## SOURCE MATERIAL
------------------------------------------------------------------------

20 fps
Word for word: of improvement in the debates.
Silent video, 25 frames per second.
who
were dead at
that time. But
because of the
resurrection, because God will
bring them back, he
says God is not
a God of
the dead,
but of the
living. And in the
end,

------------------------------------------------------------------------

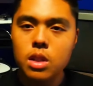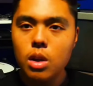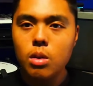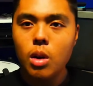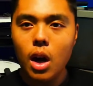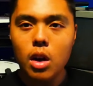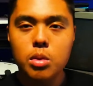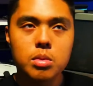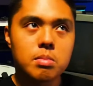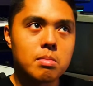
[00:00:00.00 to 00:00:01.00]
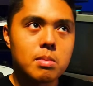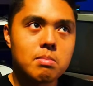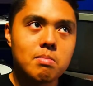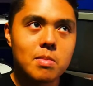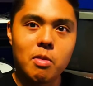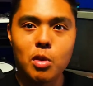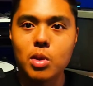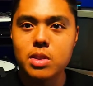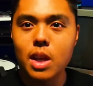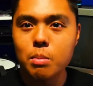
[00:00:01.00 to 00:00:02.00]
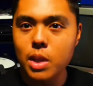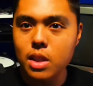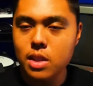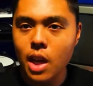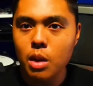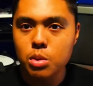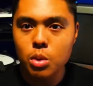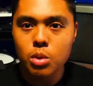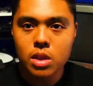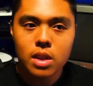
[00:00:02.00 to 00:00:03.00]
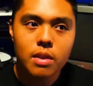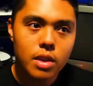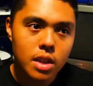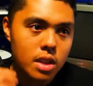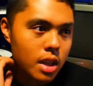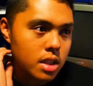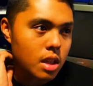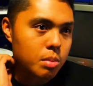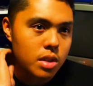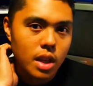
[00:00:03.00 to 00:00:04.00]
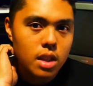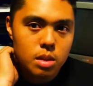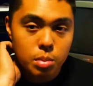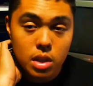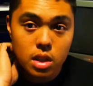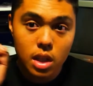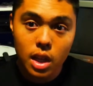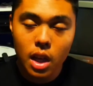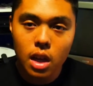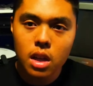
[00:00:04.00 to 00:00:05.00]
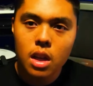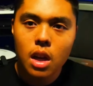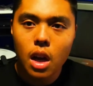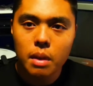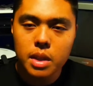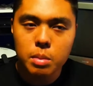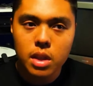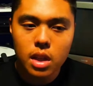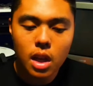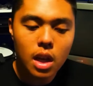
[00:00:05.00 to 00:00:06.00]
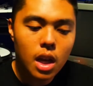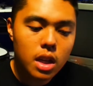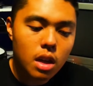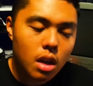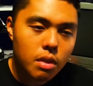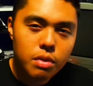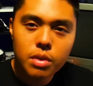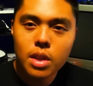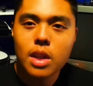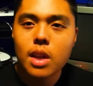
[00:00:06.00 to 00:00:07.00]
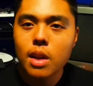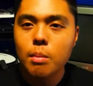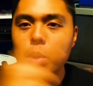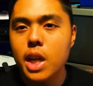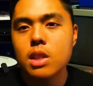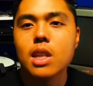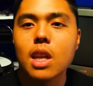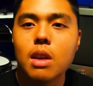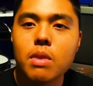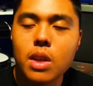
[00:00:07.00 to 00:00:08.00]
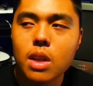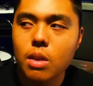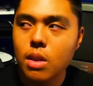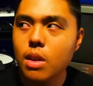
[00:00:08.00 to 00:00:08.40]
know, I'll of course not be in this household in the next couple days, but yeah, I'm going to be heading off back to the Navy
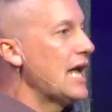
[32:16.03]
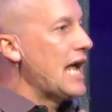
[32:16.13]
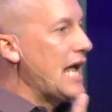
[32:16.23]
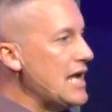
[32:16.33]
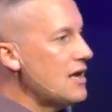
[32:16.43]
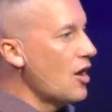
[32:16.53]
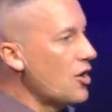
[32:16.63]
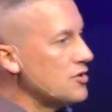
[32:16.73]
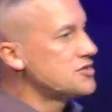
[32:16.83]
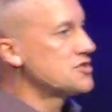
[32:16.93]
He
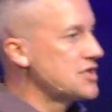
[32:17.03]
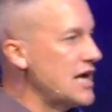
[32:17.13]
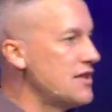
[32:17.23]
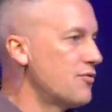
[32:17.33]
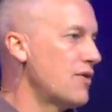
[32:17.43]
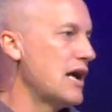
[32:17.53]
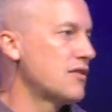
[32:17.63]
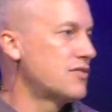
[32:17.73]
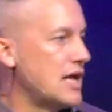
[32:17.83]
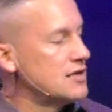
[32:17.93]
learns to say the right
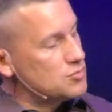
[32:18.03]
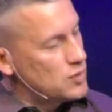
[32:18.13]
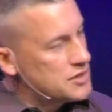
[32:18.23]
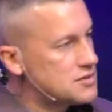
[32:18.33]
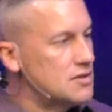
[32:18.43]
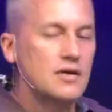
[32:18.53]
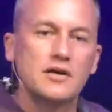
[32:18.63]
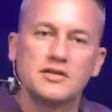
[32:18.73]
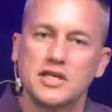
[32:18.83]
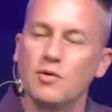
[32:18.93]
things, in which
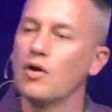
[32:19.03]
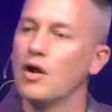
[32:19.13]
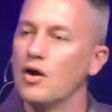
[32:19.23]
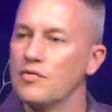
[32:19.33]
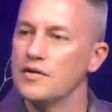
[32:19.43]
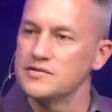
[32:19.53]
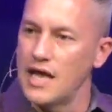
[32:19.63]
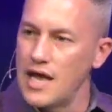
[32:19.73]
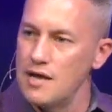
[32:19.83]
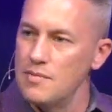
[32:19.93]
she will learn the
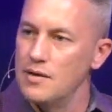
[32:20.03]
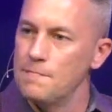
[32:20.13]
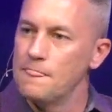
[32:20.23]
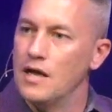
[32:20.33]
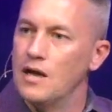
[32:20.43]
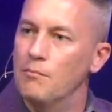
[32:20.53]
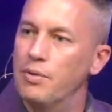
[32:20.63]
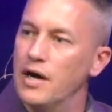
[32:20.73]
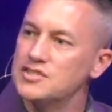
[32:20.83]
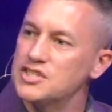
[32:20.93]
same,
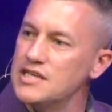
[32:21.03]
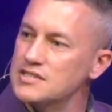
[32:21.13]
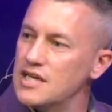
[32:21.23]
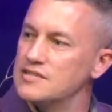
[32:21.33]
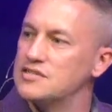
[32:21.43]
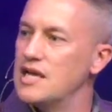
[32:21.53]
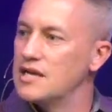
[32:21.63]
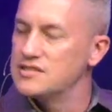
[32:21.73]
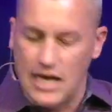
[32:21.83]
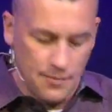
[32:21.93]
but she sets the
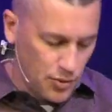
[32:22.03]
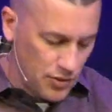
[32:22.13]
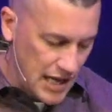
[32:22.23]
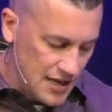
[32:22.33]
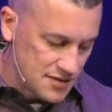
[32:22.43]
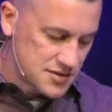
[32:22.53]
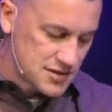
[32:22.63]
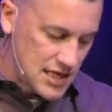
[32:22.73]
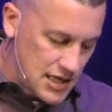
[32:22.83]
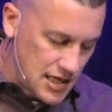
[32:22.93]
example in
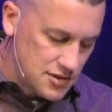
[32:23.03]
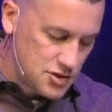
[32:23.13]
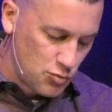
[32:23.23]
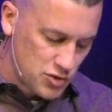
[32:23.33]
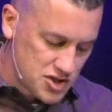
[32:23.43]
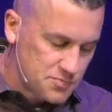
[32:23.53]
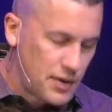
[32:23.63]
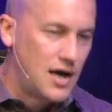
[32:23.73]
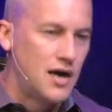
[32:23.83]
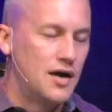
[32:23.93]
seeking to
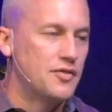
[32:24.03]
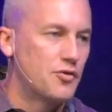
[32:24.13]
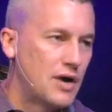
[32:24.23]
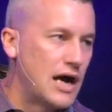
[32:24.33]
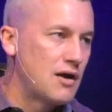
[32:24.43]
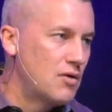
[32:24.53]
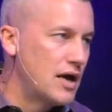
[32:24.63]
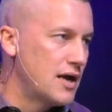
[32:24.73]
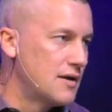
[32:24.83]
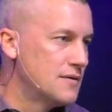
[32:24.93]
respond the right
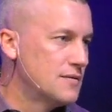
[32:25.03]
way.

------------------------------------------------------------------------

## ASSIGNMENT
Every line above in the stretch from the one with "[00:00:02.00 to 00:00:03.00]" through the one with "[00:00:07.00 to 00:00:08.00]" is to be transcribed exactly, ends included. No picture is copied.

## RESPONSE TO THE EXERCISE
[00:00:02.00 to 00:00:03.00]
[00:00:03.00 to 00:00:04.00]
[00:00:04.00 to 00:00:05.00]
[00:00:05.00 to 00:00:06.00]
[00:00:06.00 to 00:00:07.00]
[00:00:07.00 to 00:00:08.00]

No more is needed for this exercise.